Getting Ahead of Shadow IT

June 21, 2016

Michele Borovac

Enterprise IT organizations today are like jugglers—jugglers who have to keep five baby kittens in the air while balancing on a tightrope over the Grand Canyon. In all seriousness, they are expected to build and maintain a data center that can meet both the current and constantly changing needs of the business while reducing costs and, often, headcount. If they bet on the low side, they underprovision, resulting in application slowdowns, long lead times to spin up new projects and grumpy users who may take actions into their own hands. If they bet high and overprovision, they end up with a lot of blue blinky lights that sit idle and some very grumpy finance folks. For any IT organization, finding the right balance on this tightrope is critical.

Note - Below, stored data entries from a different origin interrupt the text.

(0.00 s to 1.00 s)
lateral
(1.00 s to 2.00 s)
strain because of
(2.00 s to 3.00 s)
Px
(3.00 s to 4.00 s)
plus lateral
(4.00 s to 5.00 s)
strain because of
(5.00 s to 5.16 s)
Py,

With the plethora of applications and resources available in the cloud, users may find it faster to go around IT and spin up compute resources in AWS or Azure to meet their needs. In fact, the average large enterprise uses an average of 1,220 individual public cloud services, according to Cisco. But this ‘Shadow IT’ should raise a number of serious concerns for any business. Business units hungry for immediate gratification spin up VMs in the cloud, which can create serious security and compliance issues. Applications are often not protected or backed up, or even properly licensed—it’s a rogue operation that eventually hurts both the business units and IT. Another problem arises when business units ramp up development projects in the cloud without IT engagement: As one customer said, “These projects always come home to roost,” which leaves IT managers scrambling to complete projects that were not set up according to their process.

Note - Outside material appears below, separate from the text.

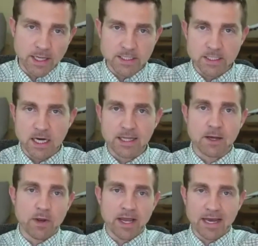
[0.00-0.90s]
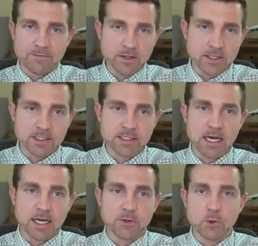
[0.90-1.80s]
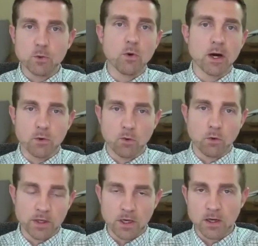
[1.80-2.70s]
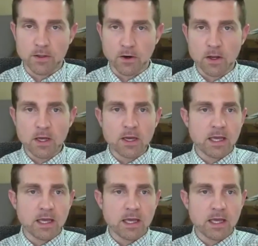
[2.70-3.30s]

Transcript: It's not like we have to decide to do one or the other.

So, how can you put the necessary controls in place to protect your company while still supporting business innovation at a pace that meets user demand?

Develop Your Policy
First, make sure your organization is clear on your policy. Are there certain cloud applications that are OK for departments to use, like Dropbox or Asana? Or, are there specific data types that you need to keep on premises for compliance reasons? If your IT organization isn’t clear on policy, you can’t expect your users to be.

Communicate
Be clear. Make your policy well known, and—like any parent with an unruly teenager—be sure that employees are clear on consequences. Protecting company data is everyone’s job. Team up with your security, compliance and governance counterparts—they can and should support your efforts.

Understand
Try to understand why business units are going around IT to begin with. Make sure you know how long it takes to provision server resources or virtual machines. If the answer is days or weeks—then no wonder your internal customers are going to AWS. Make sure that what they think is reasonable aligns with what you think is possible.

Keep Your Frenemies Closer
Many folks in IT have eyed public cloud with suspicion, concerned that they may outsource themselves out of a job. The public cloud can be a great asset—especially if your organization is hamstrung by tight budgets and slow procurement. Extending applications to the cloud can make you more agile and give you endless scalability. If business units want to use the cloud—within your policy guidelines, of course— streamline the process and help them.

In all, the public cloud is an undeniable boon to business growth and agility—learn it, embrace it, leverage it.